(WORK REQUIRED):
Look below for the lines from the one with "[0:03.12-0:04.17]" to the one with "[0:00.00-0:09.54]", and copy exactly those lines, both ends included.

(GIVEN ENTRIES):
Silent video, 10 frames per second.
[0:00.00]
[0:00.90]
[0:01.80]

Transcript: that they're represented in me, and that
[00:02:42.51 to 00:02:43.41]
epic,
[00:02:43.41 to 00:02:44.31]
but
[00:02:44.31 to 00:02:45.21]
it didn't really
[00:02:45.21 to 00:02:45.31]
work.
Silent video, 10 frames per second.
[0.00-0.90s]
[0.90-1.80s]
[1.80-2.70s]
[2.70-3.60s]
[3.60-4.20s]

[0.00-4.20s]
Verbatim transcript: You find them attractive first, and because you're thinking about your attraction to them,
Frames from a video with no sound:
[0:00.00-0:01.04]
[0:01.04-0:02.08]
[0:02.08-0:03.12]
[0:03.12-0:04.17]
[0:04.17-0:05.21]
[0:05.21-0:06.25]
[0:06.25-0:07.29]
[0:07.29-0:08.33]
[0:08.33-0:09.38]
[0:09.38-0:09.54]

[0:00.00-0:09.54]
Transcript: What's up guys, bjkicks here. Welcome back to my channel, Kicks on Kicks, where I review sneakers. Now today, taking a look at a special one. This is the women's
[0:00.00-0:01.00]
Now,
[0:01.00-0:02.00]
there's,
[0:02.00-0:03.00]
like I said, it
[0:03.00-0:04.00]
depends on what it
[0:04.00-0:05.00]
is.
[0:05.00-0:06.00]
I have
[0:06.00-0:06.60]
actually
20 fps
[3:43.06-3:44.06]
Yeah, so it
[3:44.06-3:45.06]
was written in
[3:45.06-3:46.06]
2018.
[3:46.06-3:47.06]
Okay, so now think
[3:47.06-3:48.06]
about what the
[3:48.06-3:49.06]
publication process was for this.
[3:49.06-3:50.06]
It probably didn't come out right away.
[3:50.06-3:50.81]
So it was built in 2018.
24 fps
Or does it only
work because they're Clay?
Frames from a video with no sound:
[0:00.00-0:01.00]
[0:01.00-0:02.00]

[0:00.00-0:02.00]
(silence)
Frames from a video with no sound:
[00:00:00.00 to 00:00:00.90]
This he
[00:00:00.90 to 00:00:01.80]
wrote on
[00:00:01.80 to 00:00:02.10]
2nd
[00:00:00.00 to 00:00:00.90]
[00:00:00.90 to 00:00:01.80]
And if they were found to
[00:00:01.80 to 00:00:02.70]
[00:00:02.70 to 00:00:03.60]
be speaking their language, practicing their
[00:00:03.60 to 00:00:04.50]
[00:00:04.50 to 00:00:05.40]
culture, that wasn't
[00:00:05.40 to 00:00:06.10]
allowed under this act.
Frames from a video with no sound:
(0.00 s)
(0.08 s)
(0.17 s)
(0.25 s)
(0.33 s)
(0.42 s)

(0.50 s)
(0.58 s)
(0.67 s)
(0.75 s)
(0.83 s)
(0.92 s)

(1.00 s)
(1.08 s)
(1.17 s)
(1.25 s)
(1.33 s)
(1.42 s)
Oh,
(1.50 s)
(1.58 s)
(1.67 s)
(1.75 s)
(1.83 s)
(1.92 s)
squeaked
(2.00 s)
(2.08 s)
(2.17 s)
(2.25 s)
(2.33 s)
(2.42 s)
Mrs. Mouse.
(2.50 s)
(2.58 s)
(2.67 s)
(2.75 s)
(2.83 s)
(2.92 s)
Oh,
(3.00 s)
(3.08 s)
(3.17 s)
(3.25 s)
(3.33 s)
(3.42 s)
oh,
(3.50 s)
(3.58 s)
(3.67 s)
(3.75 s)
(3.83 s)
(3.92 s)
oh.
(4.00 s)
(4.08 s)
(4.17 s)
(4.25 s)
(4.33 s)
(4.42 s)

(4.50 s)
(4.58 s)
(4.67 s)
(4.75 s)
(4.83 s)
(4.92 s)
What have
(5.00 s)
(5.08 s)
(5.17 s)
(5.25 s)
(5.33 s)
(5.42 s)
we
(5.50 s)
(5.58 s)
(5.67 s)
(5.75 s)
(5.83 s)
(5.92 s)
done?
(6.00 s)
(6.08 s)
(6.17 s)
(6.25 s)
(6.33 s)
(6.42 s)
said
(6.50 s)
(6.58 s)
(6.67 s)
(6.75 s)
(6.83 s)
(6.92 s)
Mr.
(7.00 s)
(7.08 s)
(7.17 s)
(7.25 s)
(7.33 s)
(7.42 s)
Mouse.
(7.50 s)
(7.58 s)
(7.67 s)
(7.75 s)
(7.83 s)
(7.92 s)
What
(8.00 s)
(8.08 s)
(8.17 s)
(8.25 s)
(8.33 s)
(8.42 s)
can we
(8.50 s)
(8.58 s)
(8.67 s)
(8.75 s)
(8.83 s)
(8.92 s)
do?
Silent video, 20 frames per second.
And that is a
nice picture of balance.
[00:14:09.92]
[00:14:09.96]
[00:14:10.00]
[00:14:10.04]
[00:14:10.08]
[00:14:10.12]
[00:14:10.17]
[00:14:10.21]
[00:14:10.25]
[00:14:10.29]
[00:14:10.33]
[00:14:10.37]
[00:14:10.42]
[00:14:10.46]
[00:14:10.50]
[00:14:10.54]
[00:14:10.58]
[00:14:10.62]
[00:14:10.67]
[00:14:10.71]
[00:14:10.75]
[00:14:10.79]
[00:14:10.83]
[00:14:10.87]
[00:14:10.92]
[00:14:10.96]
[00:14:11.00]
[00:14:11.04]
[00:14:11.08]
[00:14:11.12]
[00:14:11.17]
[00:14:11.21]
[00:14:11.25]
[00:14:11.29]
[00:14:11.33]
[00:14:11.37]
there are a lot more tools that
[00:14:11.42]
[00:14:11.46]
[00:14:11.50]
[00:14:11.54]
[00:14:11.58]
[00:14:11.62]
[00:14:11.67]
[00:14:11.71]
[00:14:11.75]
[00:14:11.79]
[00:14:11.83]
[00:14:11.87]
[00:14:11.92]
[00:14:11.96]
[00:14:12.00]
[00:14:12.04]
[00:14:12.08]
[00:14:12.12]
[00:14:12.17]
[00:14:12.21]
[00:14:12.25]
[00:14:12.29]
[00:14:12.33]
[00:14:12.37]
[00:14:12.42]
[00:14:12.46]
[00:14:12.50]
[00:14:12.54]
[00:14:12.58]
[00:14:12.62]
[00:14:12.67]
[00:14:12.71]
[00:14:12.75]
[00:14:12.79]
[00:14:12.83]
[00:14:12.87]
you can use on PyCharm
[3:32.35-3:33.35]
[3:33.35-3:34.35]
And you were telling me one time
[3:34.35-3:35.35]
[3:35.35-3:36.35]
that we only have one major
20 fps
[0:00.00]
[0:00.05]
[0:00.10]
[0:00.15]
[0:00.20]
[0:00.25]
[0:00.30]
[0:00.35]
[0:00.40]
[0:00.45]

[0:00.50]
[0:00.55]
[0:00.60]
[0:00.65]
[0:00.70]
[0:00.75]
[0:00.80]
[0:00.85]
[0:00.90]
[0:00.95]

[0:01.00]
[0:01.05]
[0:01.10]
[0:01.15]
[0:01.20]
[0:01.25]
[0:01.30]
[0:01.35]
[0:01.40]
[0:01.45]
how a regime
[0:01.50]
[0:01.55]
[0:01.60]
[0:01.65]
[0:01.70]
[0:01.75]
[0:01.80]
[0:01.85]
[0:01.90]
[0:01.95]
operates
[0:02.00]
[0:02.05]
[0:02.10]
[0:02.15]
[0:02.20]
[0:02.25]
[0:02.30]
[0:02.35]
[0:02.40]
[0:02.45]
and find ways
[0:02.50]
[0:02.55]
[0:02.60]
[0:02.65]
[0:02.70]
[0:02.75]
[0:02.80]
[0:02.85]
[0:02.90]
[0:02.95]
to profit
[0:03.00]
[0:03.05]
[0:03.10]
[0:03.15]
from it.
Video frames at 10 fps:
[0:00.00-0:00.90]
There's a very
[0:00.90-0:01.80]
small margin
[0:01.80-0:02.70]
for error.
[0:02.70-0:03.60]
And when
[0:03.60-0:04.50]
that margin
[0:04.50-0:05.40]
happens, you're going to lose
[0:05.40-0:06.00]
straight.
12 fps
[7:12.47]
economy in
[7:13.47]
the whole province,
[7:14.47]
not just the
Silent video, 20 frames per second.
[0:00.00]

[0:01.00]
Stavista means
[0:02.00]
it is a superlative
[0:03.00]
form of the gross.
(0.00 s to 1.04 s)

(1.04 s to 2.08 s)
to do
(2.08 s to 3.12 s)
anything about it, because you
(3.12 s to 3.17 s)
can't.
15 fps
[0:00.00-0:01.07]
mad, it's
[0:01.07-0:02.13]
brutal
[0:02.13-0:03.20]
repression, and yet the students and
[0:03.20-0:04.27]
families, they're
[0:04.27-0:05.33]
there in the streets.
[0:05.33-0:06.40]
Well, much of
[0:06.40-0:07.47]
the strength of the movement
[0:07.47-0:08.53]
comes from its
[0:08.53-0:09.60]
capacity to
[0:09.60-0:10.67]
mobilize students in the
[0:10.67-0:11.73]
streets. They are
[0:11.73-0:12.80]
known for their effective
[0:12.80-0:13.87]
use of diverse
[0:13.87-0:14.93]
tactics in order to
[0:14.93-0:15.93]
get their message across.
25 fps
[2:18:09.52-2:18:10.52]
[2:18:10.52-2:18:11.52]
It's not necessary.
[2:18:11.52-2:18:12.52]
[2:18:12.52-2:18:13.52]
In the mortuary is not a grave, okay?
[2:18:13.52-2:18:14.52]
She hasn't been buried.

(ANSWER BELOW):
[0:03.12-0:04.17]
[0:04.17-0:05.21]
[0:05.21-0:06.25]
[0:06.25-0:07.29]
[0:07.29-0:08.33]
[0:08.33-0:09.38]
[0:09.38-0:09.54]

[0:00.00-0:09.54]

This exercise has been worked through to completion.